In a week or so I’ll be running StormHack (Black Hack, Whitehack, Chaosium’s Stormbringer) at Concrete Cow. This is a modified combat system for OSR systems.
Monsters
Monsters have
- Armour Class, a success threshold
- Hit Dice, to be thrown down on the table to indicate the monster’s damage
- Damage, which they cause on weak hits and misses
Making attacks
When a character makes an attack, roll d20 vs an appropriate Ability (e.g. STR).
- If the roll is below the PC’s STR but above the monster’s AC, it’s a hit and damage is done to the monster
- If the roll is above the PC’s STR it’s a miss and the PC takes damage
- If the roll is below the monster’s AC it’s a weak hit (assuming it’s also below the character’s STR) and the PC takes minor damage
Damage to Monsters
The base damage is the actual number on the d20, minus the monster’s AC. On top of that if the character has any weapons (including Demons of Violence) they get to roll dice and add that to the total.
When they do damage to monsters it’s applied directly to the hit dice on the table. By default only one die can be taken off at a time and the whole number on the die must be beaten (e.g. a d6 reading 5 needs 5 or more points to defeat it). Abilities allow PCs to split damage between dice, hold and stack damage from previous rolls, etc.
Damage to PCs
During combat if the PC takes damage, the GM gives them a token. These can be black tokens (Fatigue) or red tokens (Harm). These add up over the course of the combat.
(Tokens can also be gained outside combat).

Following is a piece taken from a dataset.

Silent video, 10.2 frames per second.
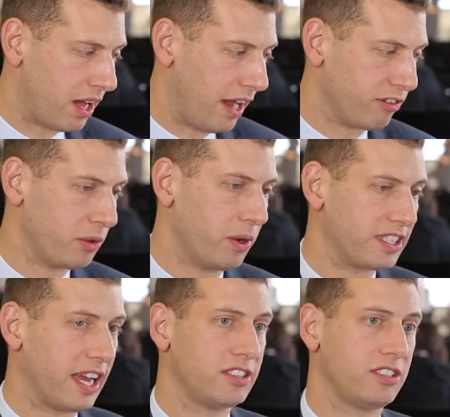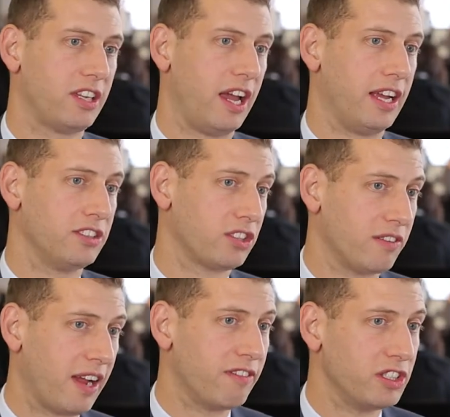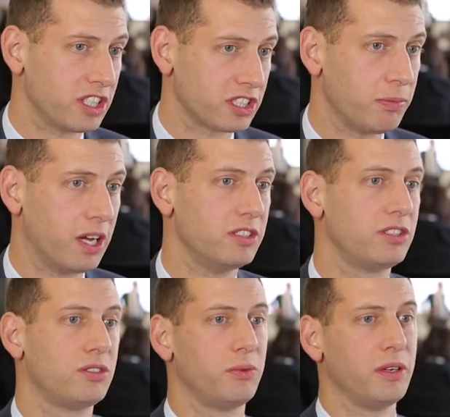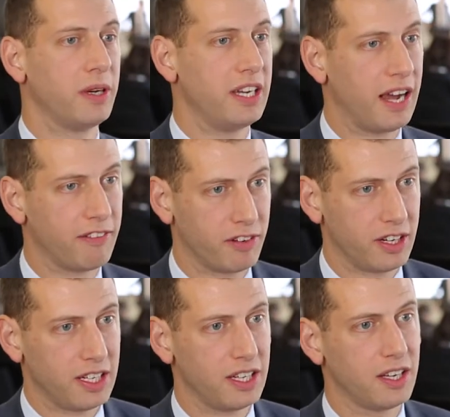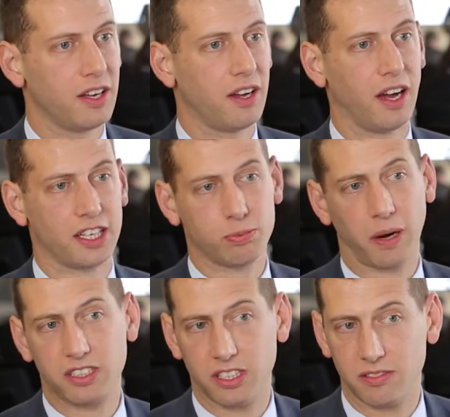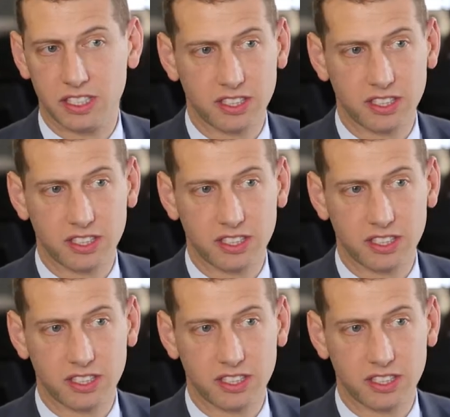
everyone gets a survey every six months. We read every expression of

At the end of the combat, the PC rolls a Body saving throw. These are handled like Resource Dice in the Black Hack. The number of red tokens modifies the die roll. Actual wounds are counted as the number of red tokens minus the die roll.
Spot rules:
- Occasionally damage is checked during combat, if the amount of harm exceeds a certain threshold.
- Wounds are applied to one or more Ability Scores (Traveller style).
- Armour and shields provide their own Resource Dice which can be used in place of the Body roll, both during combat and after.
- Wounds can also have other effects; these will be dependent on the kind of damage the Monster does. For example, disease, corruption, poison, paralysis, bad odour.
Survivability
This system will make characters (a) more likely to take damage but (b) also more likely to survive it. There are reasons for this:
- The in-combat accumulation of points on the table should tell the players how tired and beaten up their characters are, so at any point they can choose to quit or continue. However they’re not obliged to do so unless the situation forces a roll from them.
- This means they can continue to have heroic fights against impossible odds, and otherwise survive. Furthermore the presence of demon armour (demons of durance) makes it easier for them to shrug off hits.
- Unlike other OSR games this game is less likely to make a character drop dead suddenly. Instead, they get debilitating injuries which need to be healed.
- If the characters use their demons to survive, their demons in turn gain Malice and the power to transgress. This transgression is a basic levelling-up of the demon, and it’s accompanied with new complications for the character — erosion of their friendships, gaining notoriety, etc. Thus you want the characters to survive, so they can transform and become more demonic.